Affaire Eric Arnoux : Pendant l’enquête, la fête continue

Quand Eric Arnoux, menuisier devenu promoteur immobilier peu vertueux, remboursera-t-il les épargnants et les artisans qu’il a sciemment et méthodiquement ruinés ? Probablement jamais, compte tenu de la lenteur des enquêtes judiciaires.

Rappel des faits : Après avoir construit quelques chalets à Megève, Eric Arnoux menuisier de son état s’est lancé dans la promotion immobilière de haut-vol. En vingt ans, il a réussi à extorquer aux banques, aux cantons suisses, aux petites entreprises et épargnants environ 200 à 300 millions d’euros.
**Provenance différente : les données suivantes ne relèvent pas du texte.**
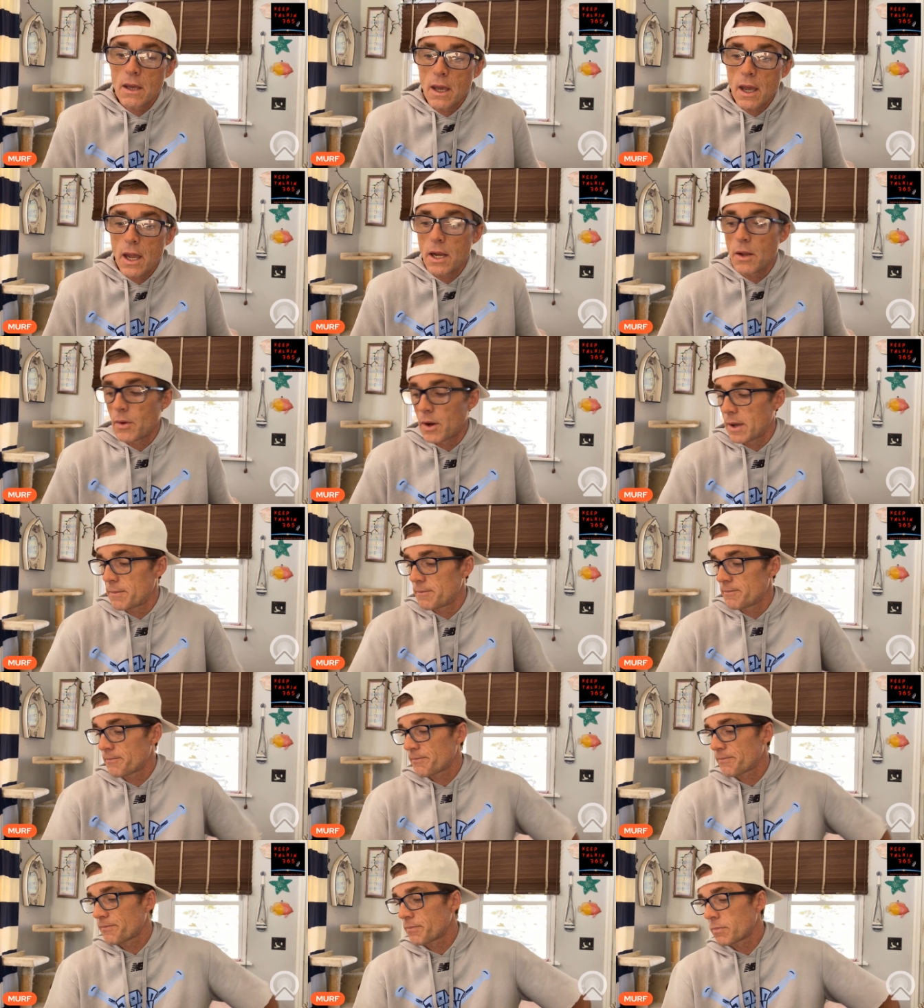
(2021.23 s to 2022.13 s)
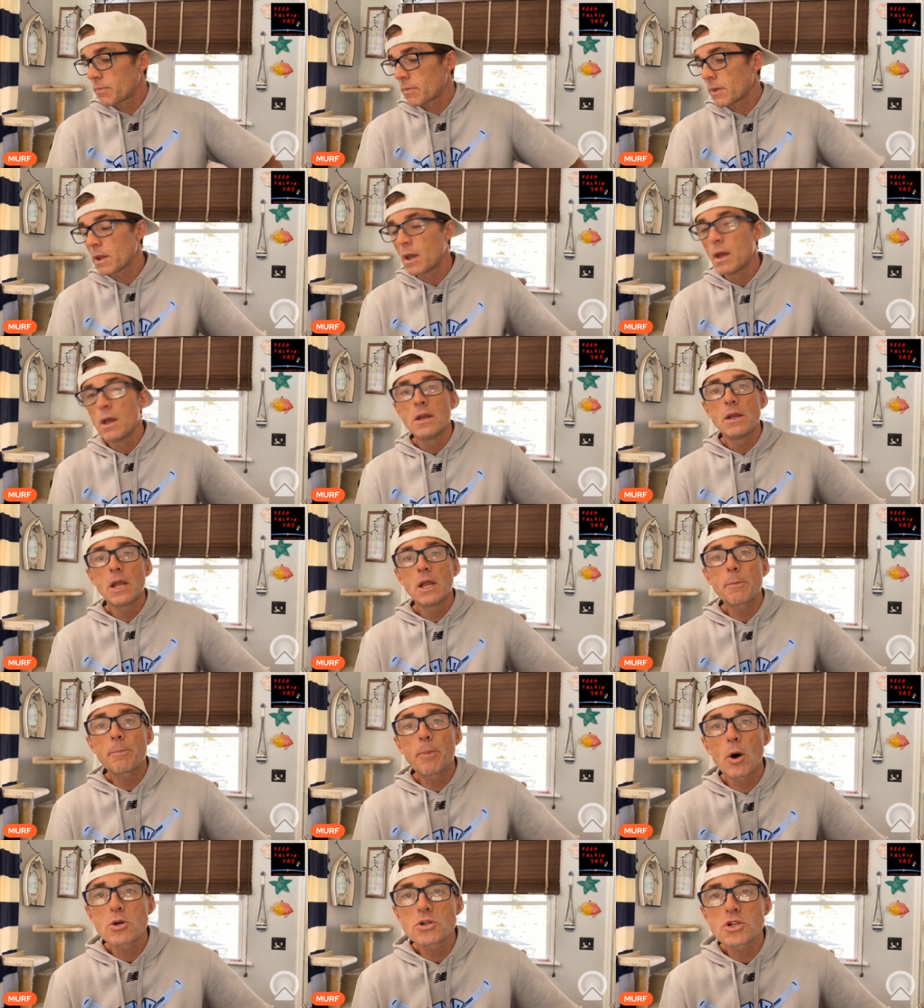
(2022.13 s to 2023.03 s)
Anyway,
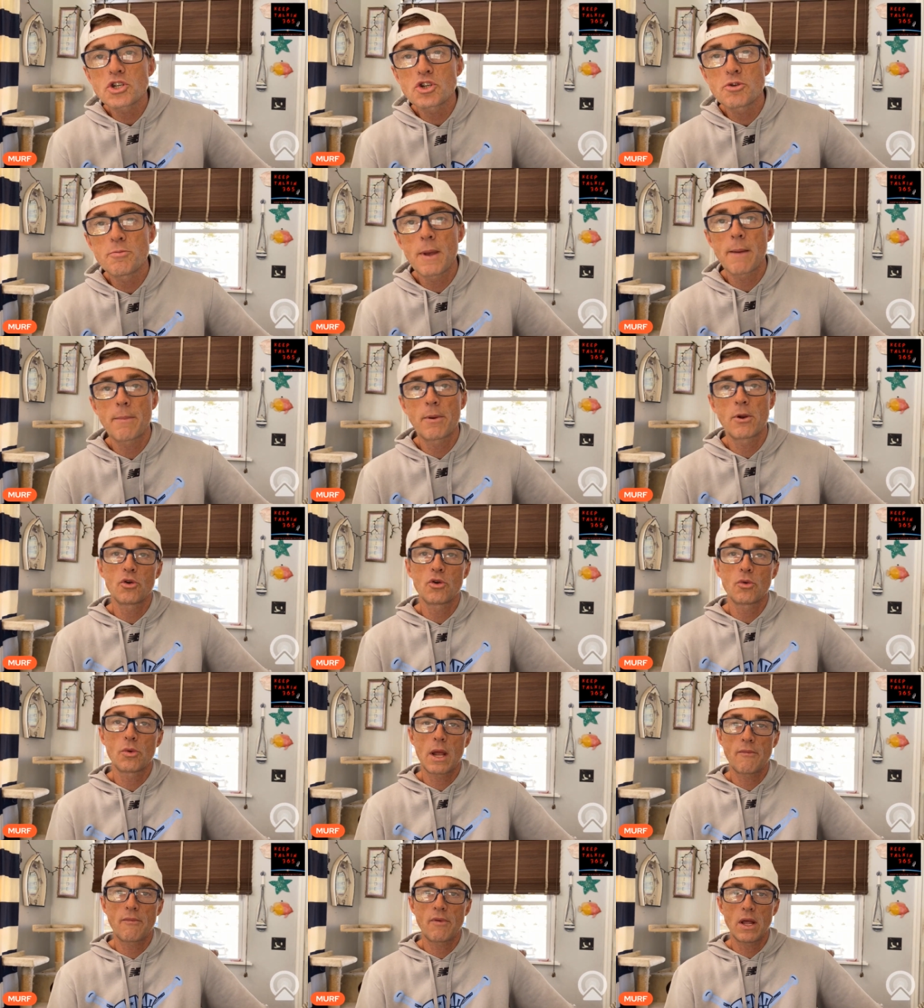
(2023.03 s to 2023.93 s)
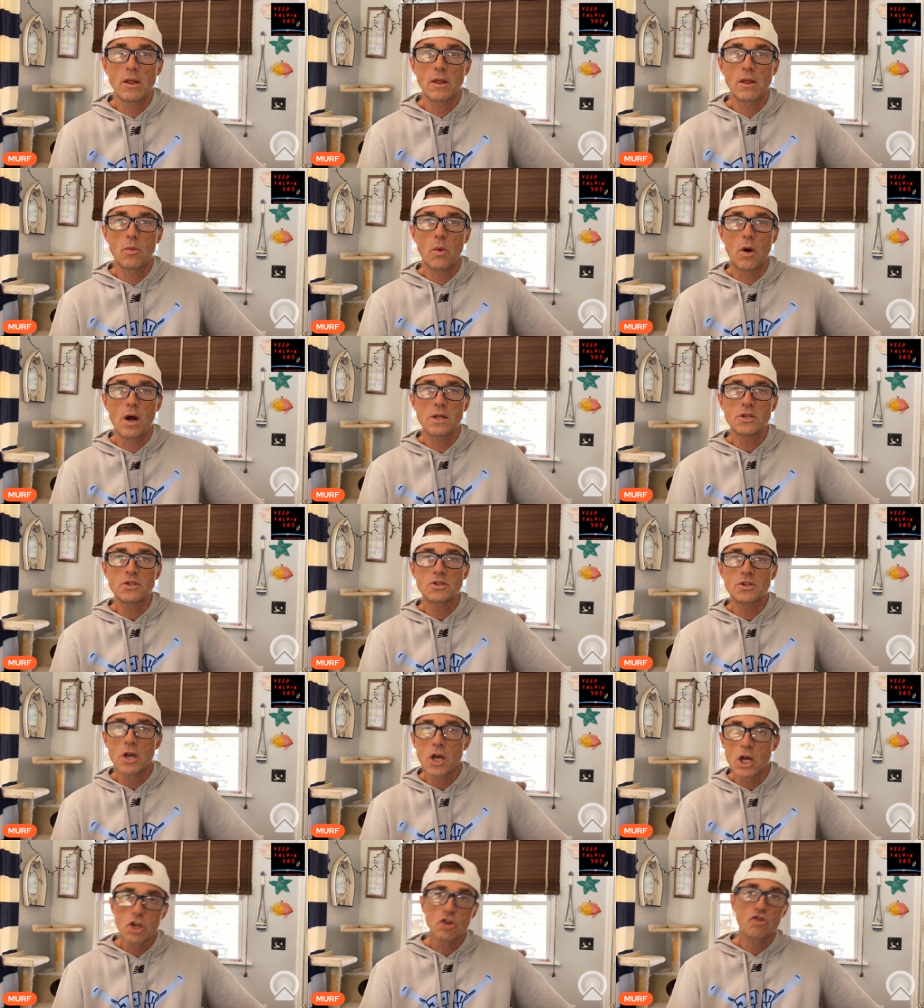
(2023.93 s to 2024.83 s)
Nick Bosa should be able to do whatever the hell he
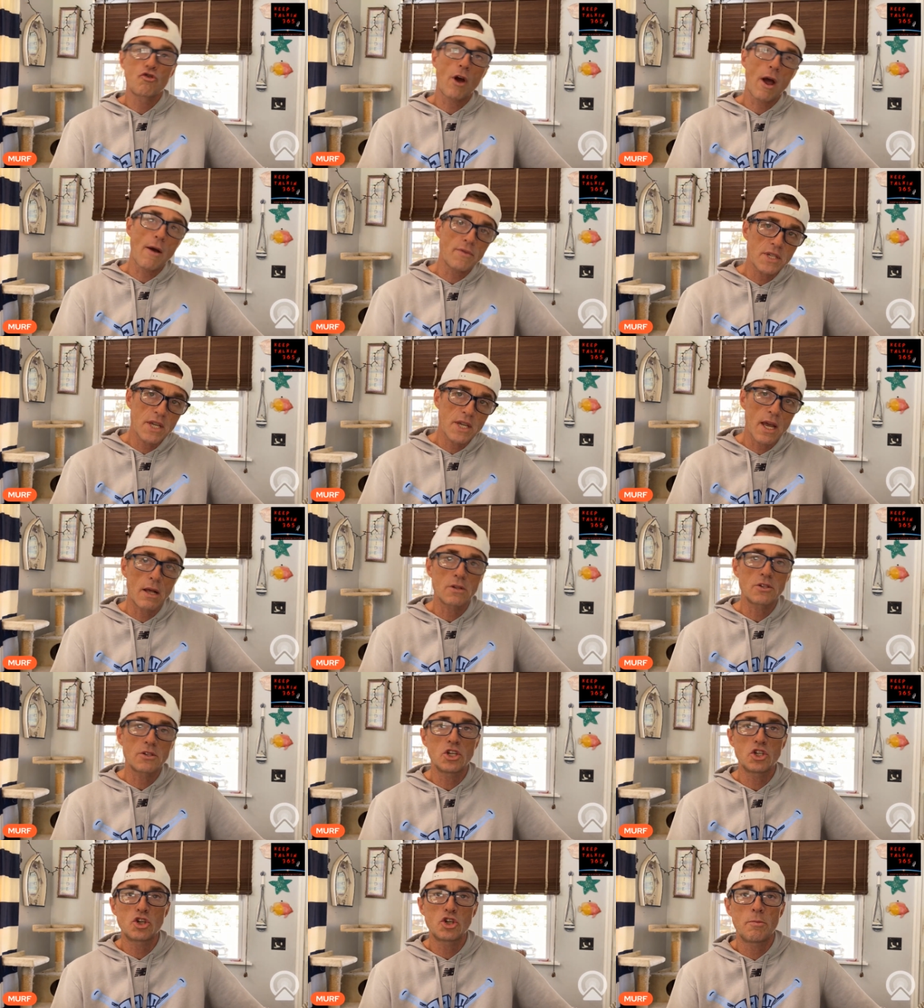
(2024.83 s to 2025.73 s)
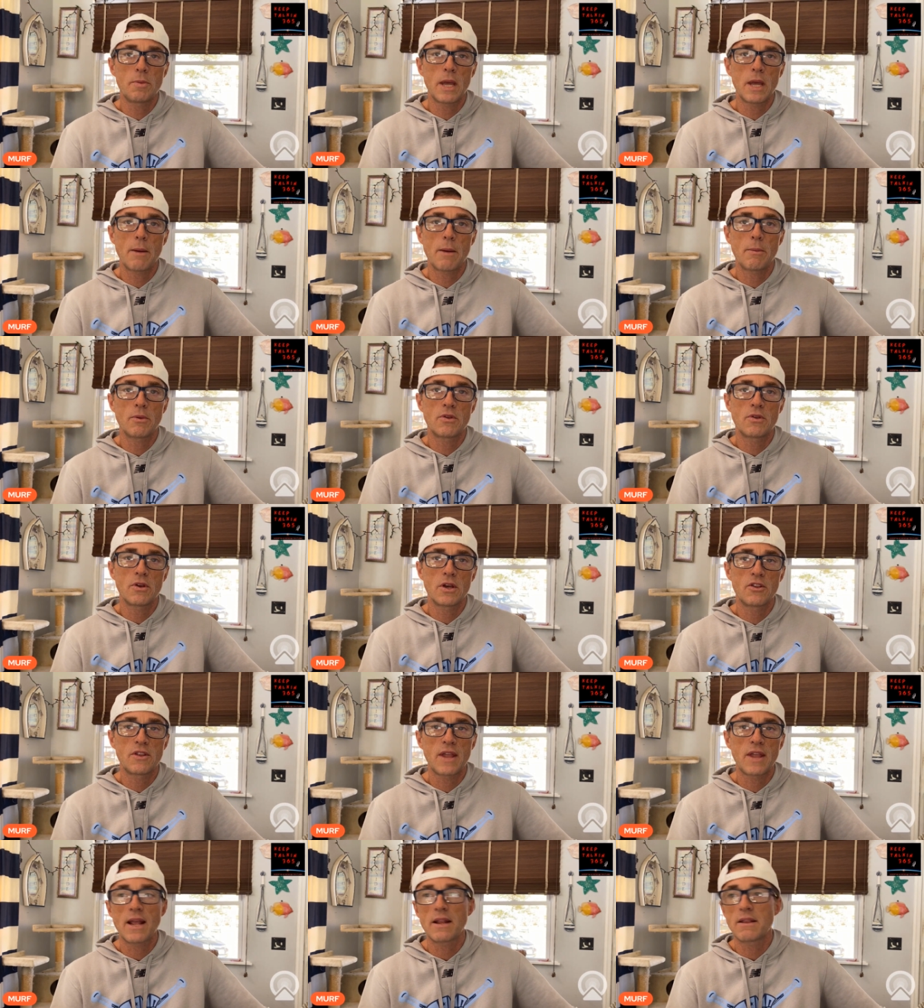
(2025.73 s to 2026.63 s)
wants. Travis Kelce should be able to
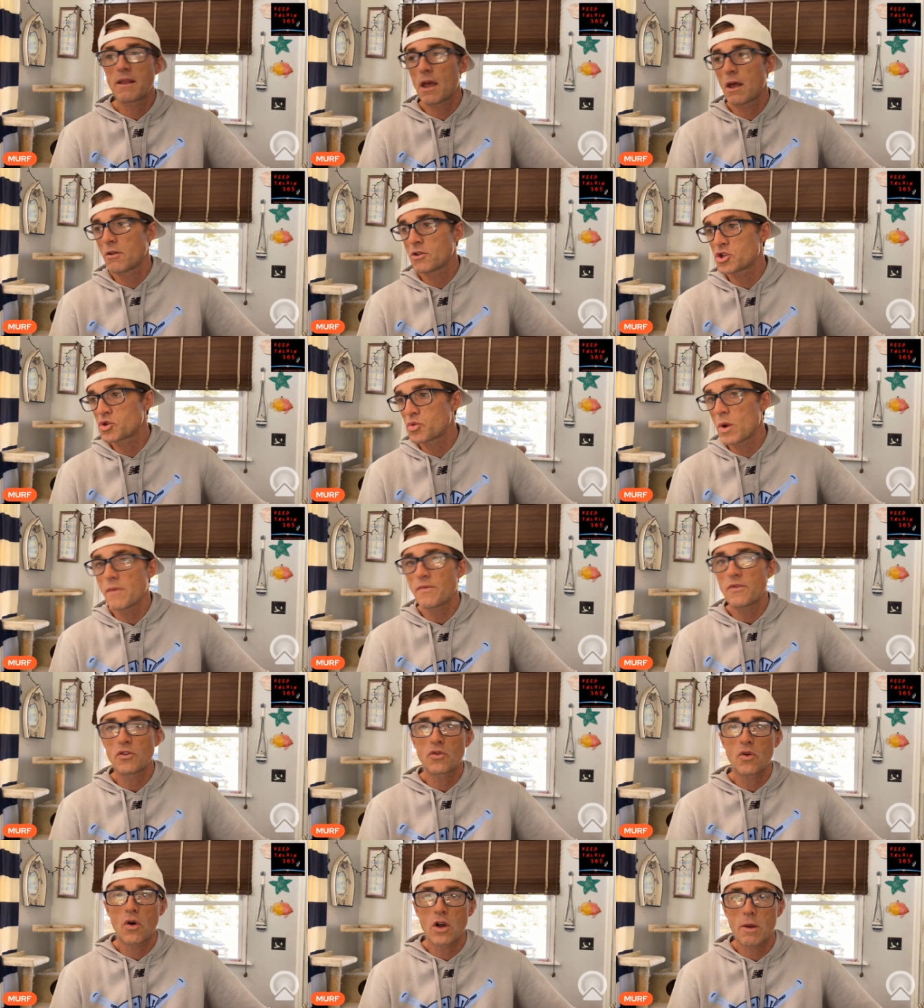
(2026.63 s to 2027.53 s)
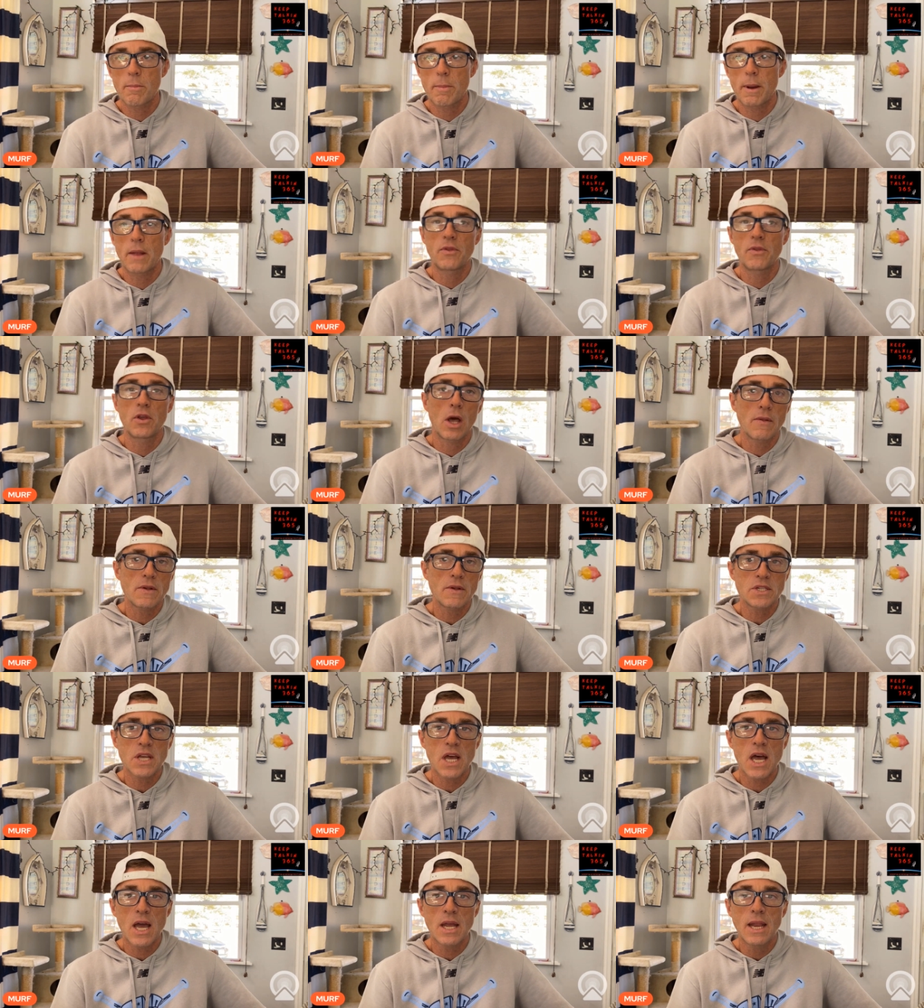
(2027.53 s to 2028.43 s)
date Taylor Swift and talk about the other
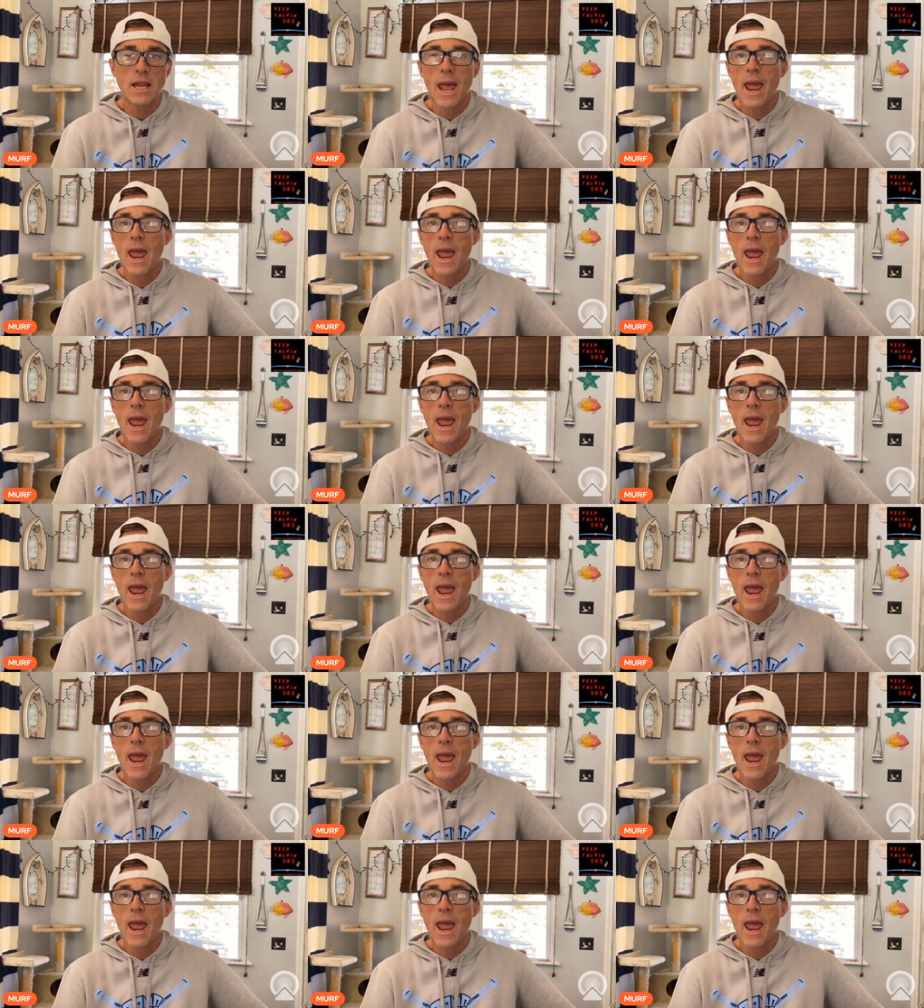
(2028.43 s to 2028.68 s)
side.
Fort curieusement, pendant toutes ces années, il a réussi à mener une vie luxueuse sans jamais n’être inquiété ni par le fisc, ni par la police, ni par la justice française, suisse, luxembourgeoise ou britannique.

Une des caractéristiques d’Eric Arnoux étant de savoir jouer avec les frontières pour se trouver un pied à terre et/ou domicilier ses sociétés.

Puis en 2017, après deux décennies d’opérations douteuses, par un beau jour de printemps, il est interpellé, à l’aéroport de Genève, placé en garde à vue, mis en examen et écroué. Trois mois plus tard, en juin de la même année, il est libéré en conditionnelle, sans être obligé de subir des contraintes désagréables, comme l’assignation à résidence ou l’interdiction de quitter le territoire. Par conséquent, en attendant son procès qui pourrait avoir lieu, nul ne sait quand, il est libre comme l’air.

Que la fête continue !
En novembre 2017, c’est grâce à des informations rapportées par un journal arabe, Arab News, que les créanciers de l’indélicat promoteur ont eu de ses nouvelles. Eric Arnoux a mis les voiles vers d’autres cieux où sa réputation est censée rester aussi immaculée que les sables du désert. Il s’est installé aux Emirats Arabes Unis.
Si l’on en juge par cet article, l’ancien menuisier se la joue belle sous le soleil.
Il s’est lancé dans la construction de chalets et la décoration d’intérieur, tout en cultivant ses relations avec des hommes d’affaires locaux.

Tant va la cruche à l’eau qu’à la fin… elle est pleine !
Aujourd’hui que peuvent décemment espérer les entrepreneurs ruinés qui ont vu parfois le travail d’une vie être engloutit par le simple fait d’avoir croisé la route d’Eric Arnoux ? Rien. Car, il faut bien se rendre à l’évidence, même dans le cas où le promoteur aurait décidé de se ranger des voitures et de gagner sa vie honnêtement, ce qui est assez peu probable, il se débrouillera toujours pour organiser sa faillite personnelle.

Et si on envisage un autre cas de figure, plus probable celui-là, où le promoteur ne change pas ses pratiques et détrousse les Emiratis de leurs biens, en leur promettant monts et merveilles, il y a de fortes chances que cette justice-là soit moins bienveillante et surtout plus expéditive que celle des magistrats helvètes.
Eric Arnoux connaîtrait alors l’ombre du désert, expérience intéressante, certes, mais qui ne remplirait toutefois pas les caisses des créanciers lésés.